SCALE: Scaling up the Complexity for Advanced Language Model Evaluation

Recent strides in Large Language Models (LLMs) have saturated many NLP benchmarks (even professional domain-specific ones), emphasizing the need for novel, more challenging novel ones to properly assess LLM capabilities. In this paper, we introduce a novel NLP benchmark that poses challenges to current LLMs across four key dimensions: processing long documents (up to 50K tokens), utilizing domain specific knowledge (embodied in legal texts), multilingual understanding (covering five languages), and multitasking (comprising legal document to document Information Retrieval, Court View Generation, Leading Decision Summarization, Citation Extraction, and eight challenging Text Classification tasks). Our benchmark comprises diverse legal NLP datasets from the Swiss legal system, allowing for a comprehensive study of the underlying Non-English, inherently multilingual, federal legal system. Despite recent advances, efficiently processing long documents for intense review/analysis tasks remains an open challenge for language models. Also, comprehensive, domain-specific benchmarks requiring high expertise to develop are rare, as are multilingual benchmarks. This scarcity underscores our contribution's value, considering most public models are trained predominantly on English corpora, while other languages remain understudied, particularly for practical domain-specific NLP tasks. Our benchmark allows for testing and advancing the state-of-the-art LLMs. As part of our study, we evaluate several pre-trained multilingual language models on our benchmark to establish strong baselines as a point of reference. Despite the large size of our datasets (tens to hundreds of thousands of examples), existing publicly available models struggle with most tasks, even after in-domain pretraining. We publish all resources (benchmark suite, pre-trained models, code) under a fully permissive open CC BY-SA license.

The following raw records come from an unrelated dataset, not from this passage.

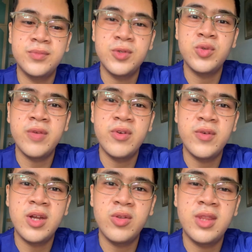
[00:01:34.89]
So to
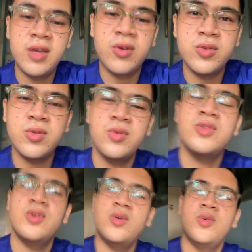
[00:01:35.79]
everyone out there who's
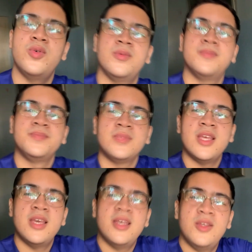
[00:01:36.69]
also,
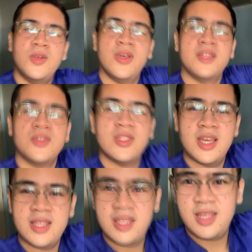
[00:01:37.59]

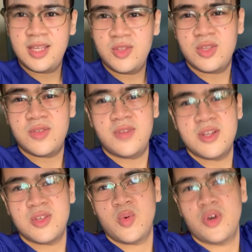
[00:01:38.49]
exercising and just
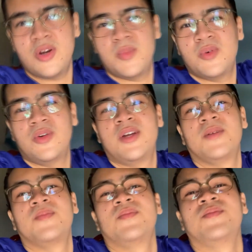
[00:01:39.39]
finish a workout
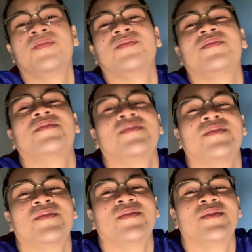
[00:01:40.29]
program,
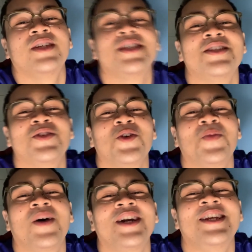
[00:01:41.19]
listen to your
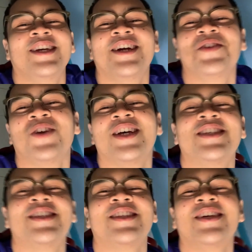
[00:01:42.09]
body and
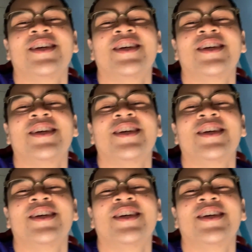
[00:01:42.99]
rest.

翻译：大语言模型（LLMs）的最新进展已使许多自然语言处理基准测试（甚至包括专业领域基准）趋于饱和，这凸显了开发更具挑战性的新型基准以准确评估LLM能力的必要性。本文提出了一个新型自然语言处理基准，从四个关键维度对现有LLM构成挑战：长文档处理（高达50K词符）、领域专业知识应用（以法律文本为载体）、多语言理解（涵盖五种语言）以及多任务处理（包括法律文档间信息检索、法院观点生成、先例判决摘要、引文提取及八项高难度文本分类任务）。该基准整合了瑞士法律体系中的多样化法律自然语言处理数据集，可对非英语、天生多语言的联邦法律体系进行综合研究。尽管近期取得了进展，但高效处理长文档以完成高强度审查/分析任务仍是语言模型面临的开放挑战。此外，需要高水平专业知识构建的综合性领域特定基准，以及多语言基准均十分稀缺。考虑到大多数公开模型主要基于英语语料库训练，而其他语言（尤其是实际领域特定的自然语言处理任务）仍缺乏研究，这一短缺更凸显了本项工作的价值。本基准可用于测试并推动最先进LLM的发展。作为研究的一部分，我们在基准上评估了多个预训练多语言语言模型，建立了强基线作为参考点。尽管数据集规模庞大（涵盖数万至数十万个样本），现有公开模型在即使经过领域内预训练后，仍难以胜任大多数任务。我们将所有资源（基准套件、预训练模型、代码）以完全开放的CC BY-SA许可协议发布。